The power of patience
I know that $40 in 1919 is very different
from $40 today. However, even after factoring for inflation, it turns out to be
$540 in today's money. Put differently, would you rather have an Xbox One, or
almost $11 million?
But the thing is, it isn't
even as though an investment in Coca-Cola was a no-brainer at that point, or in
the near century since then. Sugar prices were rising. World War I had just
ended a year prior. The Great Depression happened a few years later. World War
II resulted in sugar rationing. And there have been countless other things over
the past 100 years that would cause someone to question whether their money
should be in stocks, much less one of a consumer-goods company like Coca-Cola.
The dangers of timing
Yet as Buffett has noted continually, it's terribly dangerous to attempt to
time the market:
"With a wonderful
business, you can figure out what will happen; you can't figure out when it
will happen. You don't want to focus on when, you want to focus on what. If
you're right about what, you don't have to worry about when"
So often investors are
told they must attempt to time the market, and begin investing when the market
is on the rise, and sell when the market is falling.
This
type of technical analysis of watching stock movements and buying based on how
the prices fluctuate over 200-day moving averages or other seemingly arbitrary
fluctuations often receives a lot of media attention, but it has been proved to
simply be no better than random chance.
Investing for the long term
Individuals need to see that investing is
not like placing a wager on the 49ers to cover the spread against the Cowboys,
but instead it's buying a tangible piece of a business.

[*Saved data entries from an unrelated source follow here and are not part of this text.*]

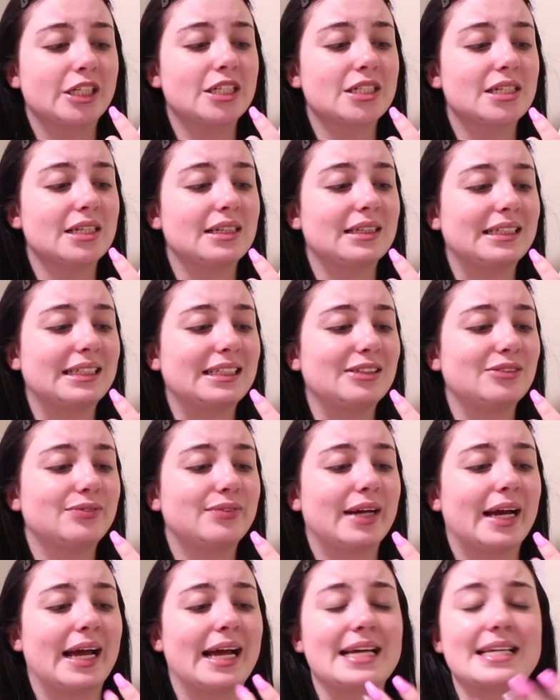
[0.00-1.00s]
doesn't leave
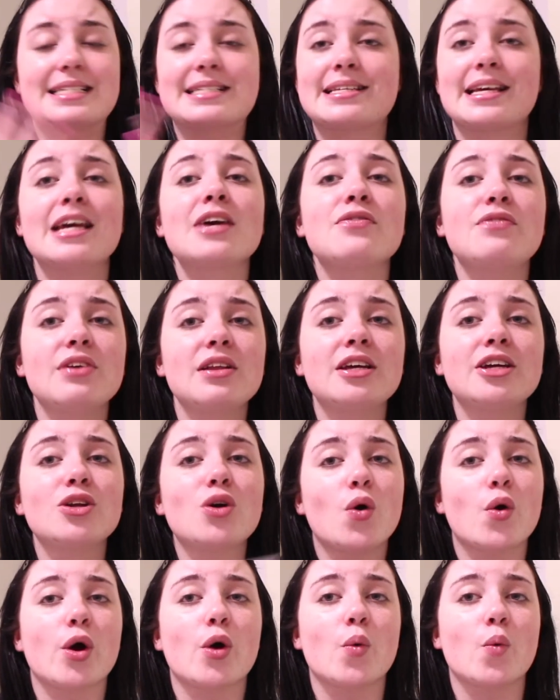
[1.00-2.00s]
a sticky feeling
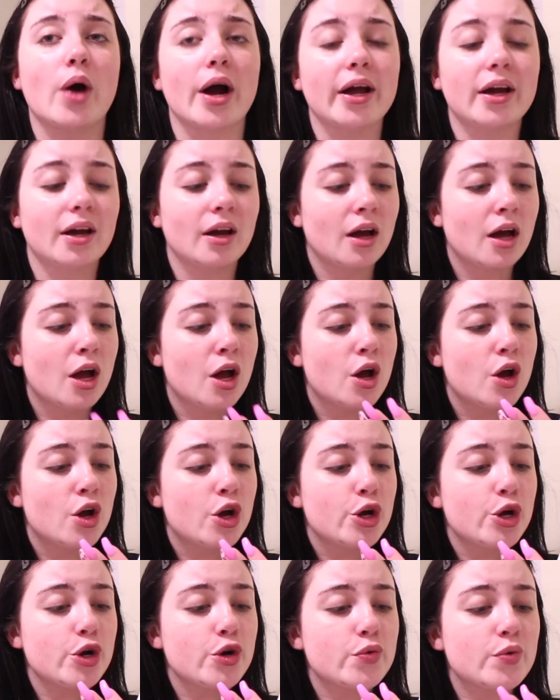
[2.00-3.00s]
or a white
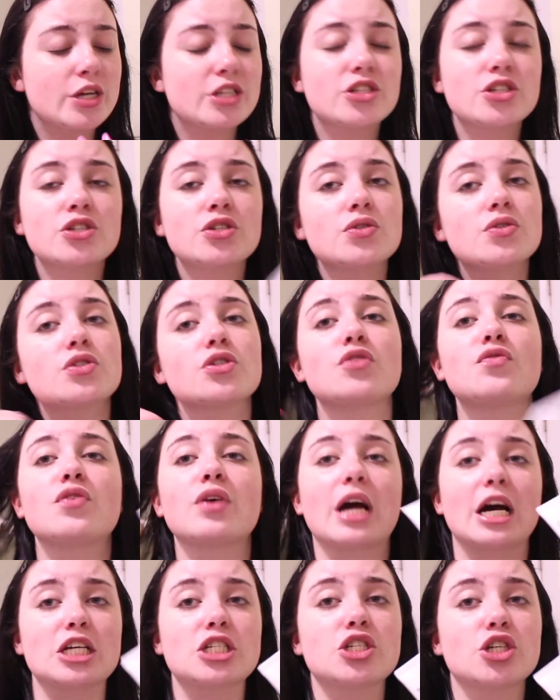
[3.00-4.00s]
residue so if
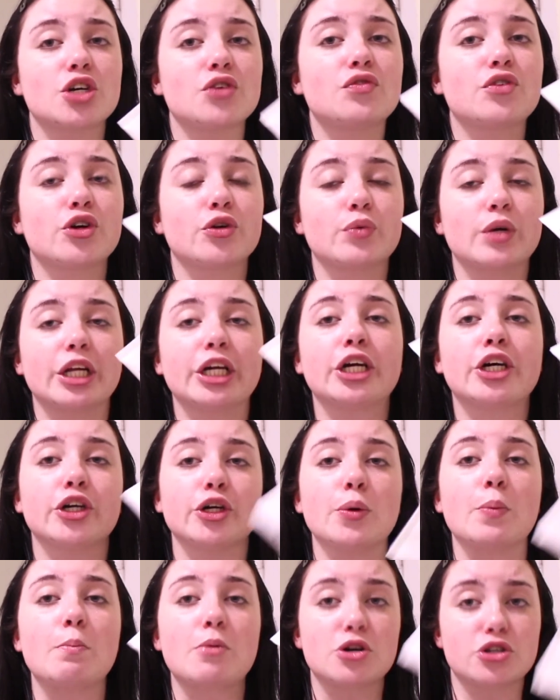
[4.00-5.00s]
you guys looking for a really
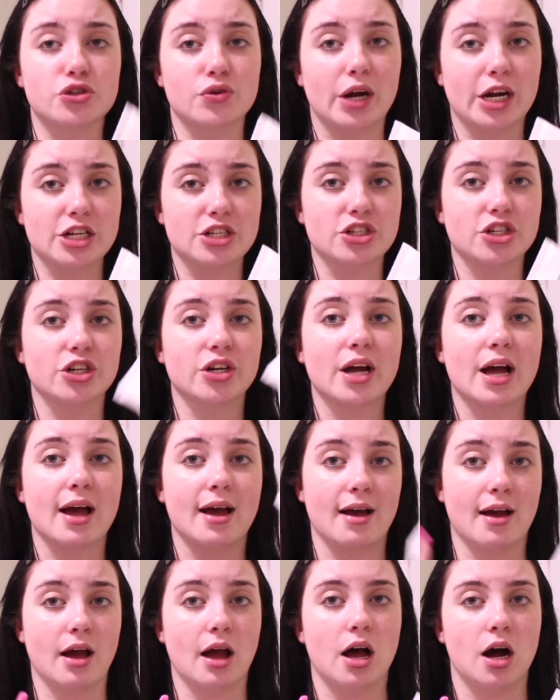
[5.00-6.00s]
good moisturizer
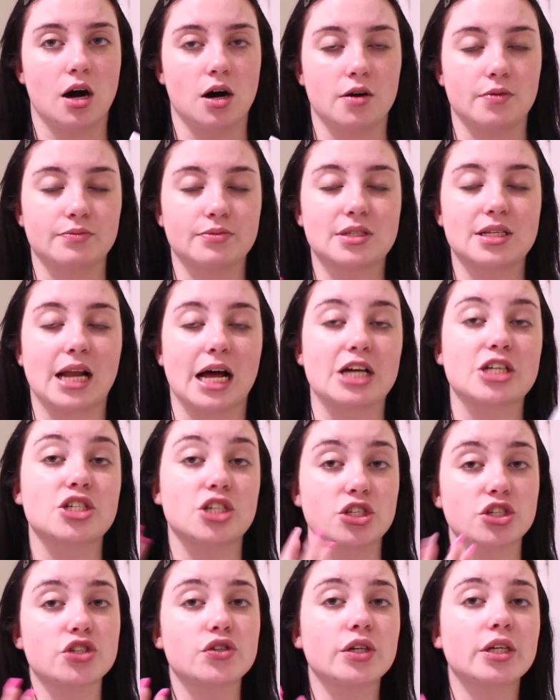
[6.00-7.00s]
um, slash
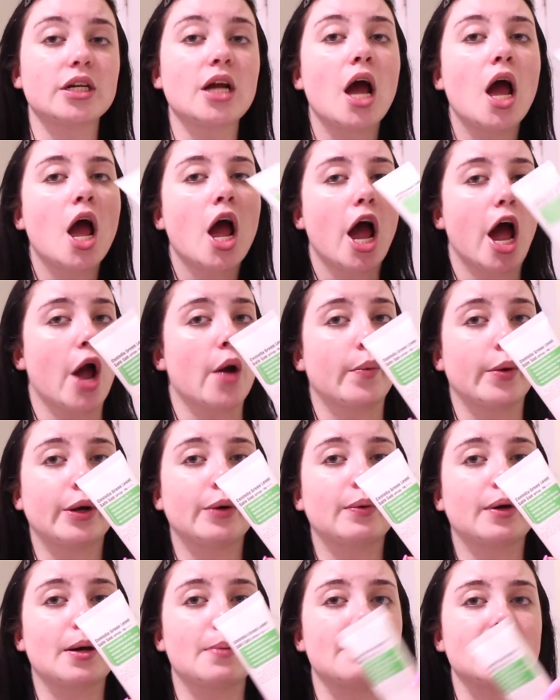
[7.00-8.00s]
sunscreen I would
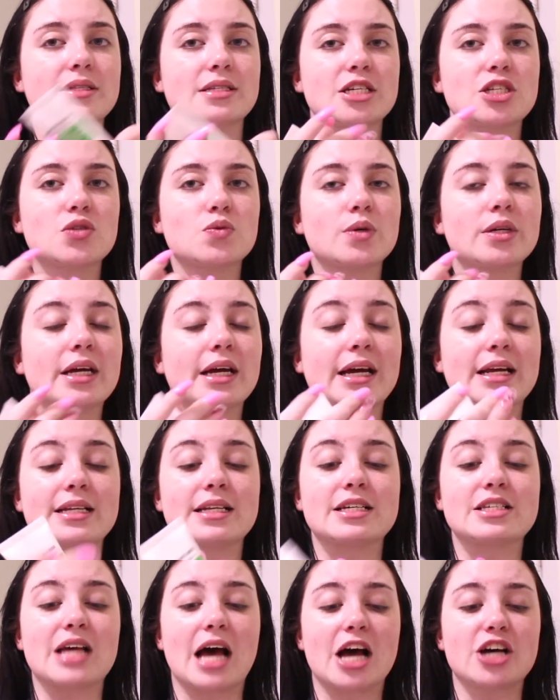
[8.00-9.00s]
recommend this one
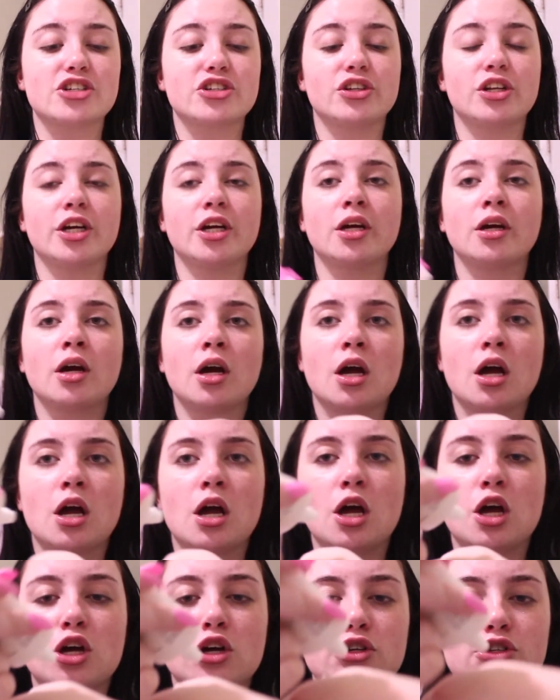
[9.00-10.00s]
and it's actually
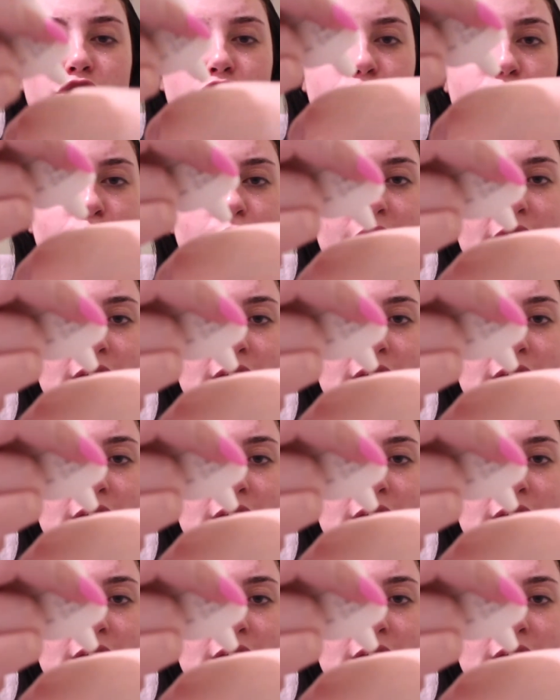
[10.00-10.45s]
true.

It is absolutely important
to understand the relative price you are paying for that business, but what
isn't important is attempting to understand whether you're buying in at the
"right time," as that is so often just an arbitrary imagination.
In Buffett's own words,
"if you're right about the business, you'll make a lot of money," so
don't bother about attempting to buy stocks based on how their stock charts
have looked over the past 200 days. Instead always remember that "it's far
better to buy a wonderful company at a fair price."